I bought my 2010 Kia Forte in the summer of 2009, and I bought a prepaid maintenance contract with it. It's good for the five-year warranty period, and it's great. I just take the car in when it's due for maintenance and don't pay anything. The cost of the prepaid contract was $1000 less than the dealer's cost of all the required maintenance visits over the five years - in 2009 dollars - so I thought it was worthwhile.


----------



## carverman (Nov 8, 2010)

Karen said:


> I'm sure you would, Carverman!


That was supposed to be an attempt at humour Karen. Addy has it out for me...I guess..
(maybe someone should spank me for my condescending remarks towards the ladies on this forum)..but these are not intentional...it's all in the wording...either your glass is half empty..or it's half full..it all depends on how you view things. 



> I bought my 2010 Kia Forte in the summer of 2009, and I bought a prepaid maintenance contract with it. It's good for the five-year warranty period, and it's great. I just take the car in when it's due for maintenance and don't pay anything. The cost of the prepaid contract was $1000 less than the dealer's cost of all the required maintenance visits over the five years - in 2009 dollars - so I thought it was worthwhile.
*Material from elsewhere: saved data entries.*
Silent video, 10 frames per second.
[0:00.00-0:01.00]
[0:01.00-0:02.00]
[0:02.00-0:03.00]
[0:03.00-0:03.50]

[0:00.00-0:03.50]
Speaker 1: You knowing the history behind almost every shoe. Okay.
It depends on the maintenance contract and how it's worded..some are better than others. Some maintenance contracts include things like oil changes..others do not and don't even include wear and tear items which can cost a LOT of money..so you really need to know what is involved, read the fine print on the back of the contract for any exclusions and whether there is some kind of additional fees charged similar to a "deductible" for each visit. It can also additional profits for
the dealers, so you really need aware of the details. 

The other issue is whether the extended maintenance company that provides the warranty is going to be around for the next 3 to 5 years. There have been cases here in Ontario (in the past few years), where people bought expensive 3rd party
warranties and found out later that the warranty was not honoured by the garage because the company was no longer in business.
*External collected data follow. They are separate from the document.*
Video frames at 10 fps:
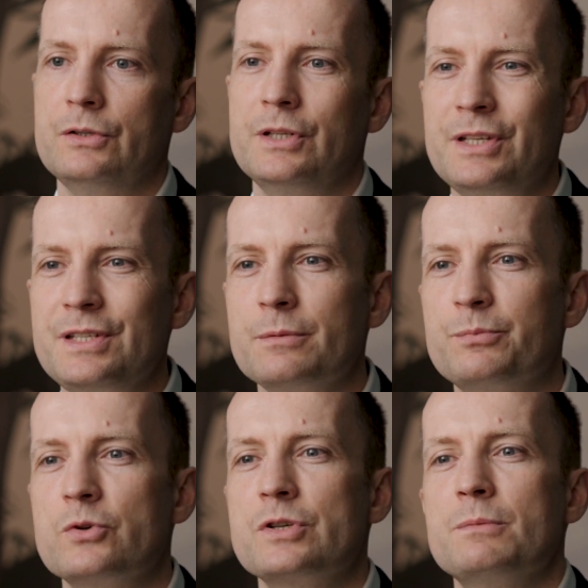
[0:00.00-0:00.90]
then it's
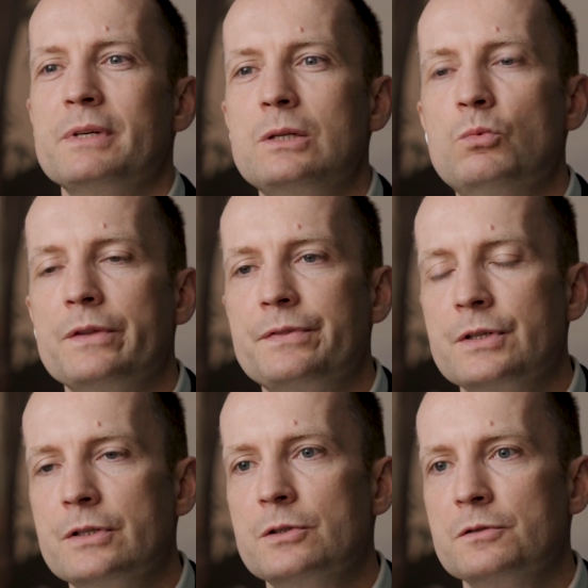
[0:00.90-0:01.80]
approximately
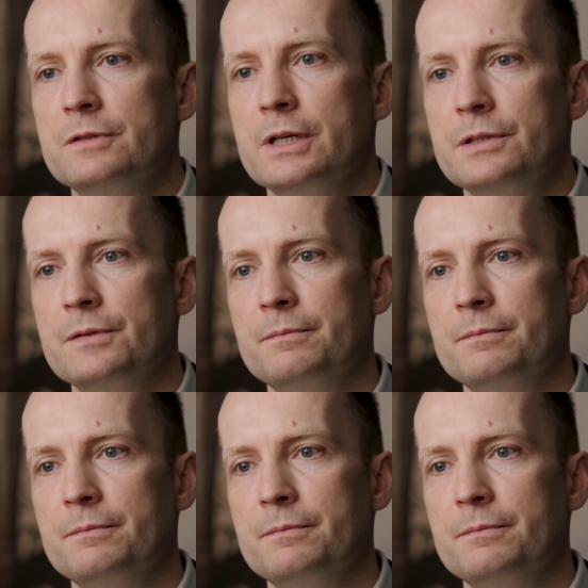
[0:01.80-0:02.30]
1/3 of that.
Now back to my resume for NASA...how do you spel FIZICs?


----------



## woodsman (Jan 26, 2012)

If you get a good one, keep it (spouses too). I buy the #1 seller when buying new to: a) ensure they make a lot of them, & therefore should have the process down pat by the time they (Dodge vans in my case) get to producing mine. I only go back to the dealer for warranty items ... my mechanic advises here; & b) know there will be lots of used parts available if I decide to keep veicle for many years. So, I keep my vehicles so long as they are safe to drive (assuming I got a good one). Currently have a 97 Dodge GC & a 2006, both properly maintained by trusted mechanics since new.
That said, I do not concern myself with warranties ... they might be worth the paper they are printed on ... but will GM, Ford et al be there when you want to enforce it/them?
We almost lost GM et al a few years ago!
I probably should have asked my inlaws for a warranty on _my 1st wife _(she calls me _her last husband_) ... but they are gone now!


----------



## carverman (Nov 8, 2010)

woodsman said:


> If you get a good one, keep it (spouses too).
> That said, I do not concern myself with warranties ... they might be worth the paper they are printed on ... but will GM, Ford et al be there when you want to enforce it/them?
> We almost lost GM et al a few years ago!
> *I probably should have asked my inlaws for a warranty on my 1st wife *(she calls me _her last husband_) ... but they are gone now!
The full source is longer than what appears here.